WHAT IS REQUIRED = Among the entries below, tally the lines that include "with", and give the number alone.

»»

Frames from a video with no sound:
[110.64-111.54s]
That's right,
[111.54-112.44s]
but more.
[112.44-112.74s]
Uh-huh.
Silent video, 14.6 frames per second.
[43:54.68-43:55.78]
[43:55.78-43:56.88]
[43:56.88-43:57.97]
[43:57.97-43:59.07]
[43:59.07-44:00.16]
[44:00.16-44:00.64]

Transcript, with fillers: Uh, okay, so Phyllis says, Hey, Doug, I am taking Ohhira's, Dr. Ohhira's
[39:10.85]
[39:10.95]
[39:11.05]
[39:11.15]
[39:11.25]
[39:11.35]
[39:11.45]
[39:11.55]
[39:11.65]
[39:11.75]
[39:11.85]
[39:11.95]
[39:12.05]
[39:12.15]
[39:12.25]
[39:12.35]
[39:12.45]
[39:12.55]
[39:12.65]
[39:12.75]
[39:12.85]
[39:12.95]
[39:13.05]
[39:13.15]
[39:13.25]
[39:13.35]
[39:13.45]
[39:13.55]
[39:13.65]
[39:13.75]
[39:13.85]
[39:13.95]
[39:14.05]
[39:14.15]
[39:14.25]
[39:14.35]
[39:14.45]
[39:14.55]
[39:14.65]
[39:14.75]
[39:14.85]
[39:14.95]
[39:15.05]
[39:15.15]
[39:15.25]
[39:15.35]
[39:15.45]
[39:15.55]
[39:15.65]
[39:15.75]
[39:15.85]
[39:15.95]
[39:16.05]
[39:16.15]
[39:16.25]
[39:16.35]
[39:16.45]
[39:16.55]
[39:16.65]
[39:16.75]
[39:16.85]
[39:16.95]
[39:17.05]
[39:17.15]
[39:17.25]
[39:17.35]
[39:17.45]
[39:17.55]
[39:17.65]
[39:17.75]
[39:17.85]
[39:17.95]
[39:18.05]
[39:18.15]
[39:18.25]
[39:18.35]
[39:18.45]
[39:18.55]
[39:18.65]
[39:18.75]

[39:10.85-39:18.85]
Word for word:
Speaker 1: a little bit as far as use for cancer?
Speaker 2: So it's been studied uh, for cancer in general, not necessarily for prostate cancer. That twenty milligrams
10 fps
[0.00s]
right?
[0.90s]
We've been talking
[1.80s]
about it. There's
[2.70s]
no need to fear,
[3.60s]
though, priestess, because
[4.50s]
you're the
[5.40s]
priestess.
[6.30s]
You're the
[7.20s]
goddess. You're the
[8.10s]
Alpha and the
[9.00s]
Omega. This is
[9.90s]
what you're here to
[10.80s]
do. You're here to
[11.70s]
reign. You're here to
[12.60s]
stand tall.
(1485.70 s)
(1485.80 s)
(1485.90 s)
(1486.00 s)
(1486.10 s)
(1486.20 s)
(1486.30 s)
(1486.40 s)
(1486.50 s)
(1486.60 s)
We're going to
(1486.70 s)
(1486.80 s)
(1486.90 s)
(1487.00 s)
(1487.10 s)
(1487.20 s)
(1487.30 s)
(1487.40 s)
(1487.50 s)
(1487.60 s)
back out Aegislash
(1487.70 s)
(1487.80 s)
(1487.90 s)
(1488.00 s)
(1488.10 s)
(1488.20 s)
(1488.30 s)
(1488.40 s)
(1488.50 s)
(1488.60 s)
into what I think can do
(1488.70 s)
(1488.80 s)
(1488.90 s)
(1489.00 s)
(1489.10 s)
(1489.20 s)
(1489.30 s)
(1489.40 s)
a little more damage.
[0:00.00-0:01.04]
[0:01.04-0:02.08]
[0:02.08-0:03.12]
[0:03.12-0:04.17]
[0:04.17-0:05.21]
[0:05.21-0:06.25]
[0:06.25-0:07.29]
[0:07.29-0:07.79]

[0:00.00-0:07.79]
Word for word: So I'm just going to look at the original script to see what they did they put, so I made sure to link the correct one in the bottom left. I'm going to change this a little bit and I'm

««

RESULT FOR THIS TASK = 2